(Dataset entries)
┏━━
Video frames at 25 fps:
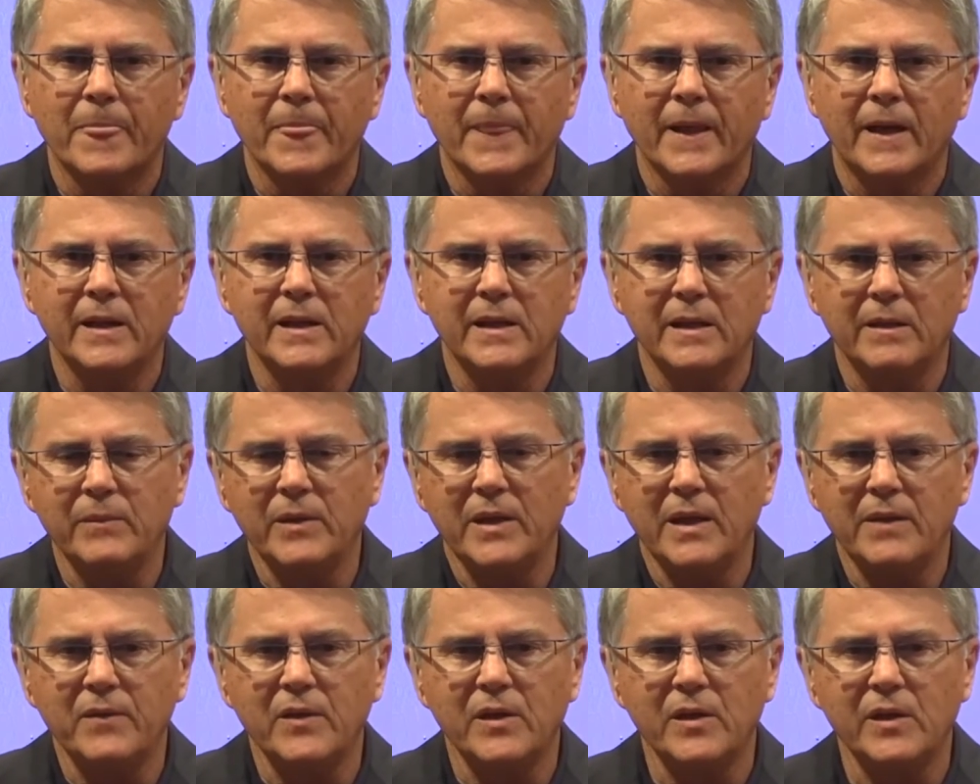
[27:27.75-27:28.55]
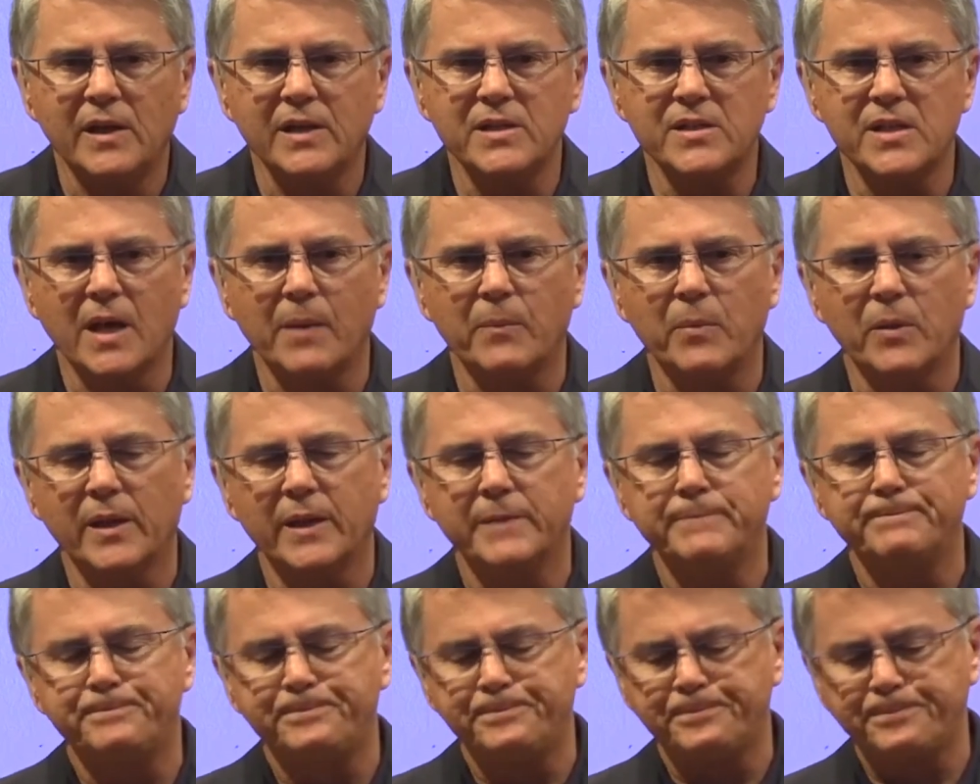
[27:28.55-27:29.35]
Let me give you a good example
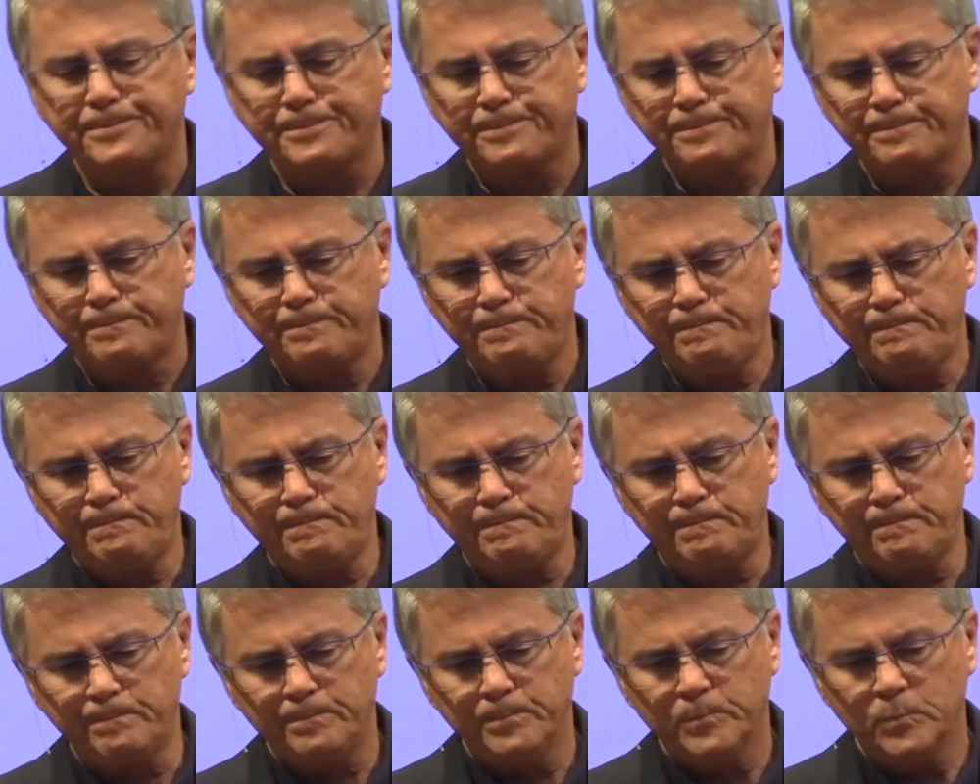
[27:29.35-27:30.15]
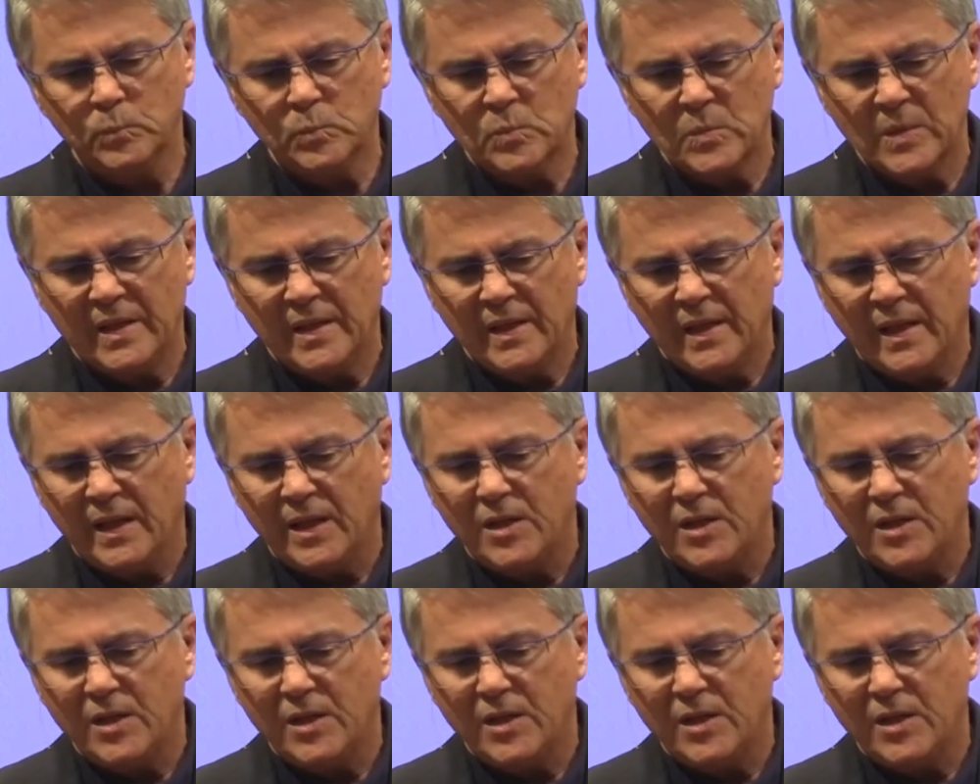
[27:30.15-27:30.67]
of that.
┗━━
Task requirements
Each record above needs to be copied exactly, with images left out.

The completed task
Video frames at 25 fps:
[27:27.75-27:28.55]
[27:28.55-27:29.35]
Let me give you a good example
[27:29.35-27:30.15]
[27:30.15-27:30.67]
of that.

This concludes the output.